• [Required action] Your answer should be the records again, unchanged in wording and free of images.

• [Excerpted data]
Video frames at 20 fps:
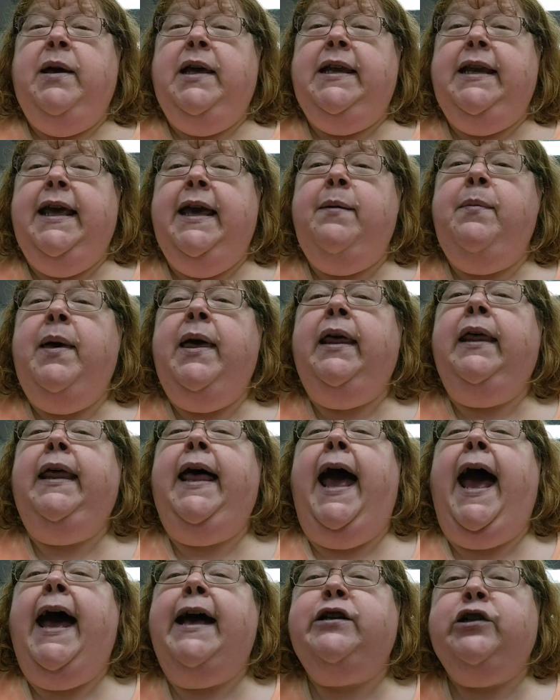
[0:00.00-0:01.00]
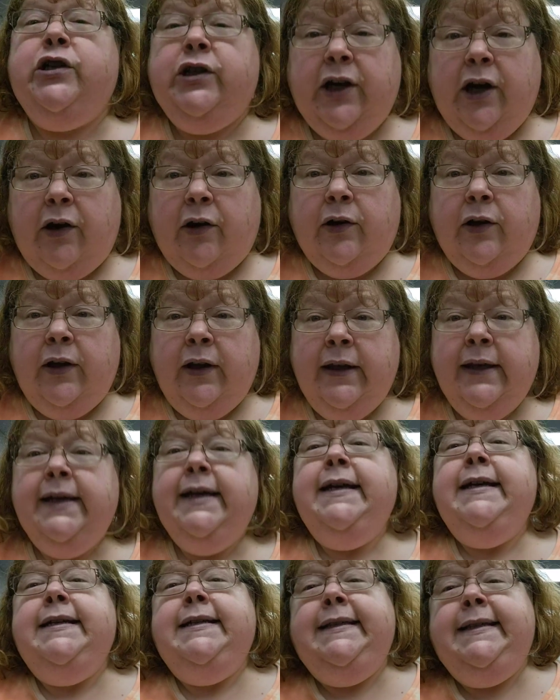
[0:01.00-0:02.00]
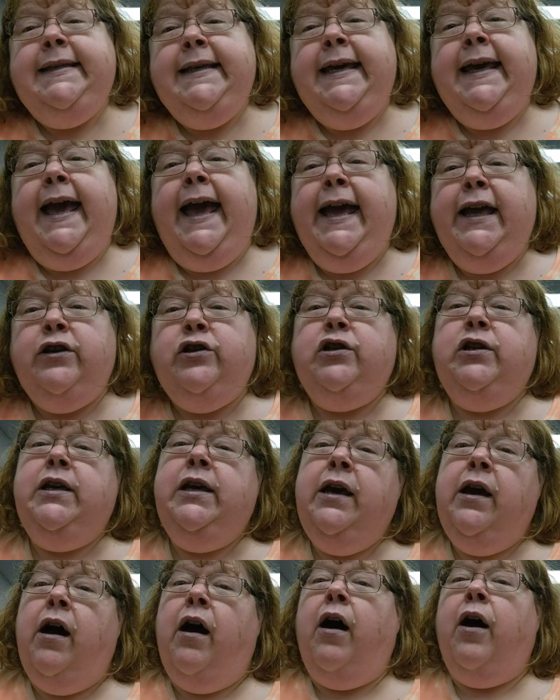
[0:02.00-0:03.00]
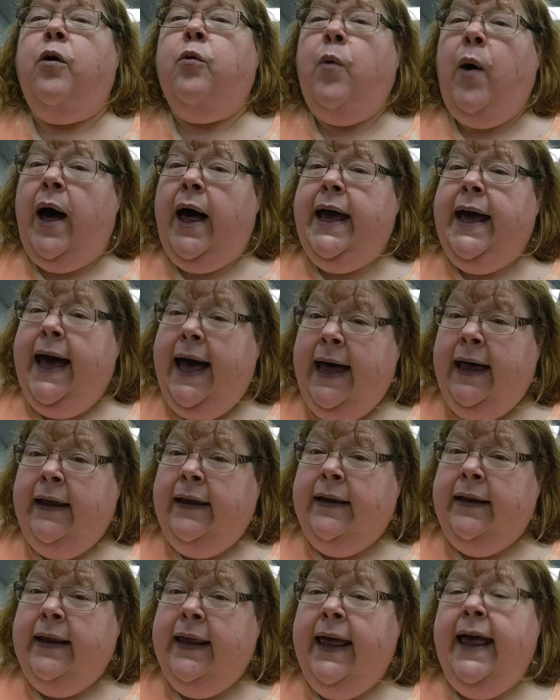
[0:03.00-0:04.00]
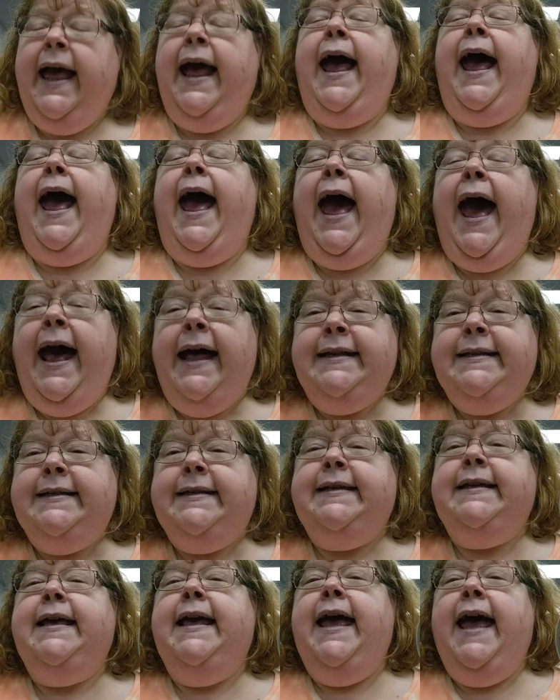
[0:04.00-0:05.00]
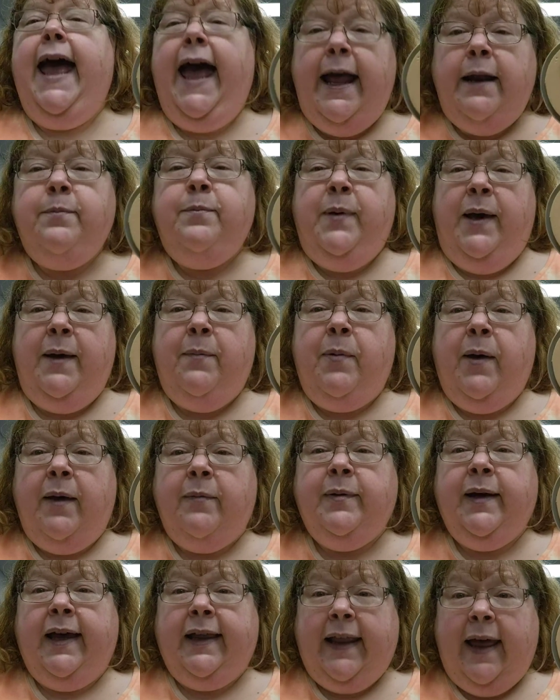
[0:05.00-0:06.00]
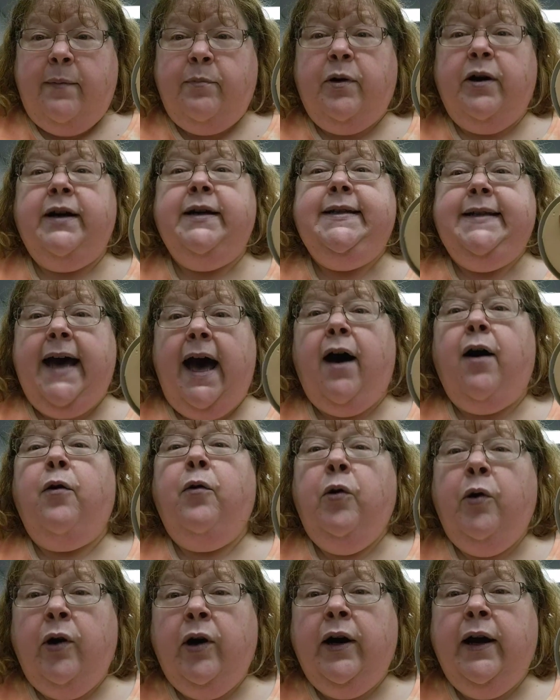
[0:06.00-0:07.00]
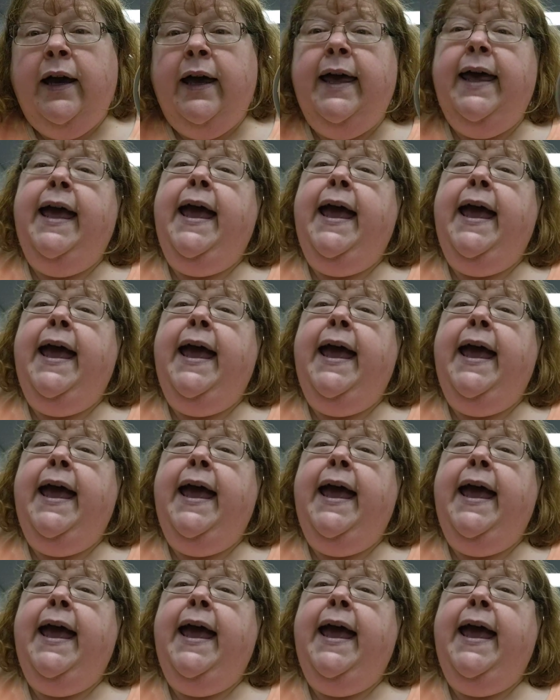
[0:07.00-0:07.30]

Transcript: me an email at Cheryl, C H E R Y L, at nbpubliclibrary.org,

• [Solution]
Video frames at 20 fps:
[0:00.00-0:01.00]
[0:01.00-0:02.00]
[0:02.00-0:03.00]
[0:03.00-0:04.00]
[0:04.00-0:05.00]
[0:05.00-0:06.00]
[0:06.00-0:07.00]
[0:07.00-0:07.30]

Transcript: me an email at Cheryl, C H E R Y L, at nbpubliclibrary.org,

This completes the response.